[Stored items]
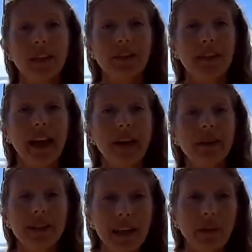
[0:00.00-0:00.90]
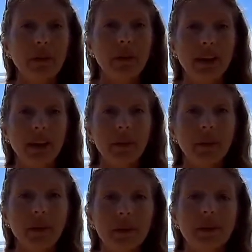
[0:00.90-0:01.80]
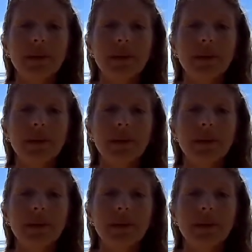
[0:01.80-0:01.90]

So now today what are we talking about?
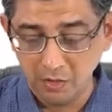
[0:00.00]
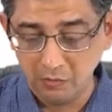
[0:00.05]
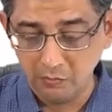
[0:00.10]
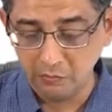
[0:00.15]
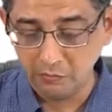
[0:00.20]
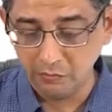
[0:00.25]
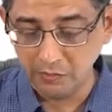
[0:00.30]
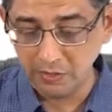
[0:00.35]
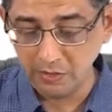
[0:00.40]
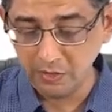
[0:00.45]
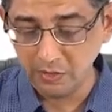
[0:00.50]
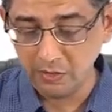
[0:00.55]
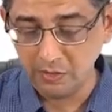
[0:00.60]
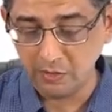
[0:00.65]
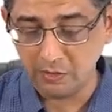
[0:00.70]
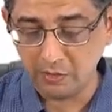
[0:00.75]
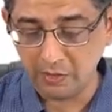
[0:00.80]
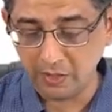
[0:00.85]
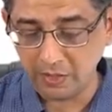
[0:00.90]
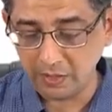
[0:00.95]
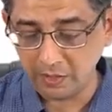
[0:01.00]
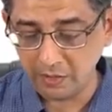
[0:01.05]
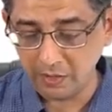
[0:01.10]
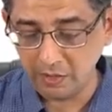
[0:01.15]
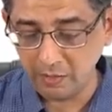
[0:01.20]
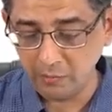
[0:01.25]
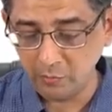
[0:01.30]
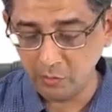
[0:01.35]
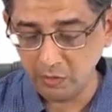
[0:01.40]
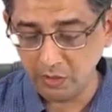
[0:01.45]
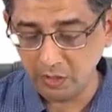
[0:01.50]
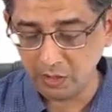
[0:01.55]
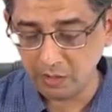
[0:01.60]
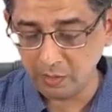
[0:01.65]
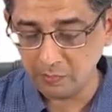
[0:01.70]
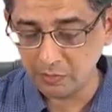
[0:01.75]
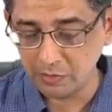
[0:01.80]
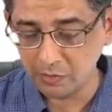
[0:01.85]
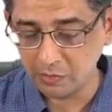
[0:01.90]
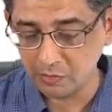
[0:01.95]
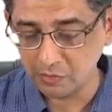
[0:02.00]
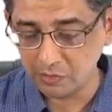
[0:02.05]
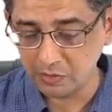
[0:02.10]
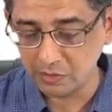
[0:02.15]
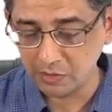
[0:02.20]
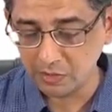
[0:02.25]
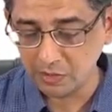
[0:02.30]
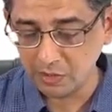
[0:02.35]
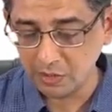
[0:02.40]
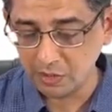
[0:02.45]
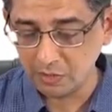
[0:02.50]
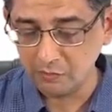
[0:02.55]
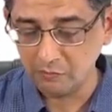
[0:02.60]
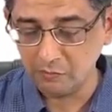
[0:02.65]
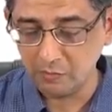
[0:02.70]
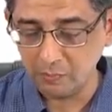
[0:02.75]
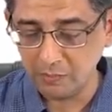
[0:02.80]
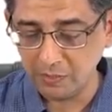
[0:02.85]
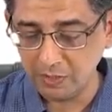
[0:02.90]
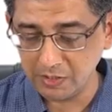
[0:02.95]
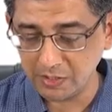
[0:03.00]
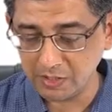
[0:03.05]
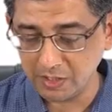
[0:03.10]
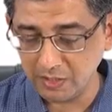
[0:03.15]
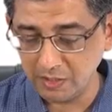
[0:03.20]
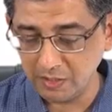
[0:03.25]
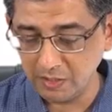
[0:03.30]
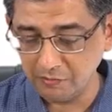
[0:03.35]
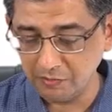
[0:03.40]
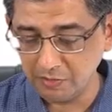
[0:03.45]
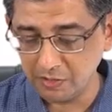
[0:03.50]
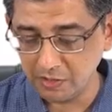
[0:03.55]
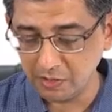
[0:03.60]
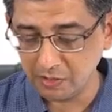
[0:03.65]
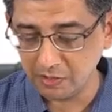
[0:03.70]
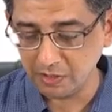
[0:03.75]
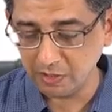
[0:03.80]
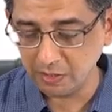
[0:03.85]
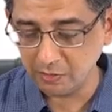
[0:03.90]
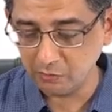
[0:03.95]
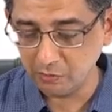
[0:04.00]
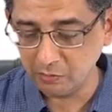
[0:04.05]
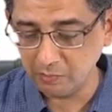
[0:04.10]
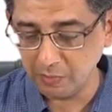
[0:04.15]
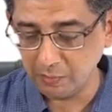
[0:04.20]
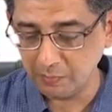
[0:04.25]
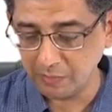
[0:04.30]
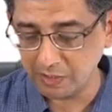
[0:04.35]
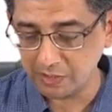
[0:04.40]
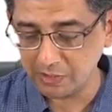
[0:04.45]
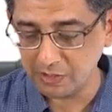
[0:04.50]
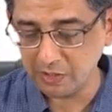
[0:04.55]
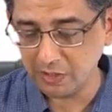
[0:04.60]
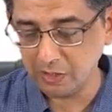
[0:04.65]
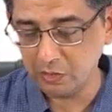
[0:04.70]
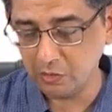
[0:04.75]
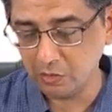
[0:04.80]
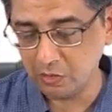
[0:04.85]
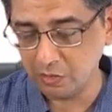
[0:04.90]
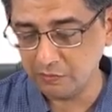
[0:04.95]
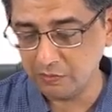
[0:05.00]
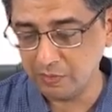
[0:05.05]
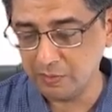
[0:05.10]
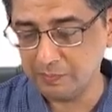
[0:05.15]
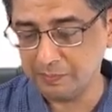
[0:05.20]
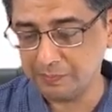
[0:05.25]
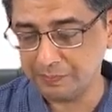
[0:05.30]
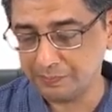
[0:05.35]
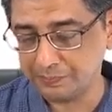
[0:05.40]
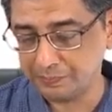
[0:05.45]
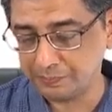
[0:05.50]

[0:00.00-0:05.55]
with recurrent pneumonia episodes would be a standard feature that would be present in all of them.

** What to produce **
Apart from the images, please copy every line of the data exactly as written.

** Solution to this task **
[0:00.00-0:00.90]
[0:00.90-0:01.80]
[0:01.80-0:01.90]

So now today what are we talking about?
[0:00.00]
[0:00.05]
[0:00.10]
[0:00.15]
[0:00.20]
[0:00.25]
[0:00.30]
[0:00.35]
[0:00.40]
[0:00.45]
[0:00.50]
[0:00.55]
[0:00.60]
[0:00.65]
[0:00.70]
[0:00.75]
[0:00.80]
[0:00.85]
[0:00.90]
[0:00.95]
[0:01.00]
[0:01.05]
[0:01.10]
[0:01.15]
[0:01.20]
[0:01.25]
[0:01.30]
[0:01.35]
[0:01.40]
[0:01.45]
[0:01.50]
[0:01.55]
[0:01.60]
[0:01.65]
[0:01.70]
[0:01.75]
[0:01.80]
[0:01.85]
[0:01.90]
[0:01.95]
[0:02.00]
[0:02.05]
[0:02.10]
[0:02.15]
[0:02.20]
[0:02.25]
[0:02.30]
[0:02.35]
[0:02.40]
[0:02.45]
[0:02.50]
[0:02.55]
[0:02.60]
[0:02.65]
[0:02.70]
[0:02.75]
[0:02.80]
[0:02.85]
[0:02.90]
[0:02.95]
[0:03.00]
[0:03.05]
[0:03.10]
[0:03.15]
[0:03.20]
[0:03.25]
[0:03.30]
[0:03.35]
[0:03.40]
[0:03.45]
[0:03.50]
[0:03.55]
[0:03.60]
[0:03.65]
[0:03.70]
[0:03.75]
[0:03.80]
[0:03.85]
[0:03.90]
[0:03.95]
[0:04.00]
[0:04.05]
[0:04.10]
[0:04.15]
[0:04.20]
[0:04.25]
[0:04.30]
[0:04.35]
[0:04.40]
[0:04.45]
[0:04.50]
[0:04.55]
[0:04.60]
[0:04.65]
[0:04.70]
[0:04.75]
[0:04.80]
[0:04.85]
[0:04.90]
[0:04.95]
[0:05.00]
[0:05.05]
[0:05.10]
[0:05.15]
[0:05.20]
[0:05.25]
[0:05.30]
[0:05.35]
[0:05.40]
[0:05.45]
[0:05.50]

[0:00.00-0:05.55]
with recurrent pneumonia episodes would be a standard feature that would be present in all of them.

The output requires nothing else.